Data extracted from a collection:
□ □ □ □

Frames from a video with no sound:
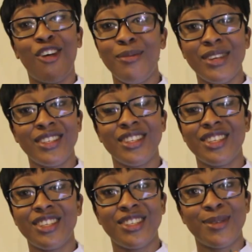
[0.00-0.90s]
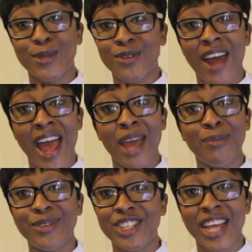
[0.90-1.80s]
comment,
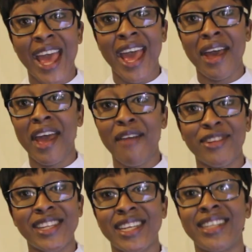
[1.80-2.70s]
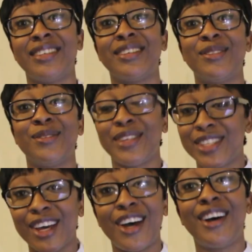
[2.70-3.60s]
subscribe, share, everything,
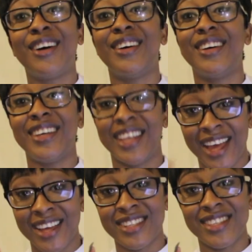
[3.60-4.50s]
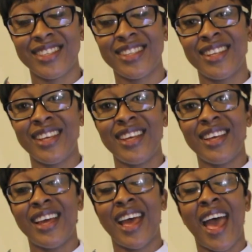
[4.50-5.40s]
glitter, yes.
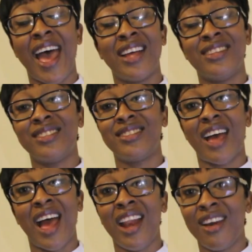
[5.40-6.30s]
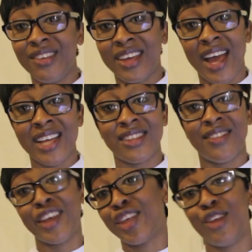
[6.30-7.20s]
And I love you guys,
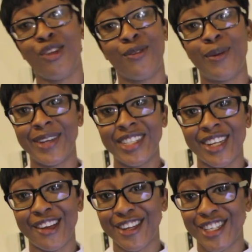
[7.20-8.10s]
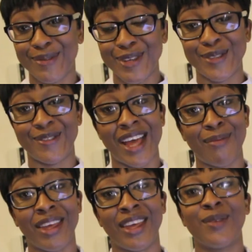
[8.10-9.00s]
and thank you lot for watching Hush Topics with
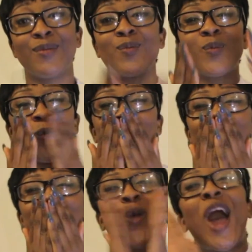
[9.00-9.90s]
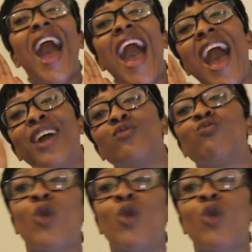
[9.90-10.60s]
Dami. Mwah!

□ □ □ □

Directions: What you return should be the entries from above, unchanged and without their images.

Written solution:
Frames from a video with no sound:
[0.00-0.90s]
[0.90-1.80s]
comment,
[1.80-2.70s]
[2.70-3.60s]
subscribe, share, everything,
[3.60-4.50s]
[4.50-5.40s]
glitter, yes.
[5.40-6.30s]
[6.30-7.20s]
And I love you guys,
[7.20-8.10s]
[8.10-9.00s]
and thank you lot for watching Hush Topics with
[9.00-9.90s]
[9.90-10.60s]
Dami. Mwah!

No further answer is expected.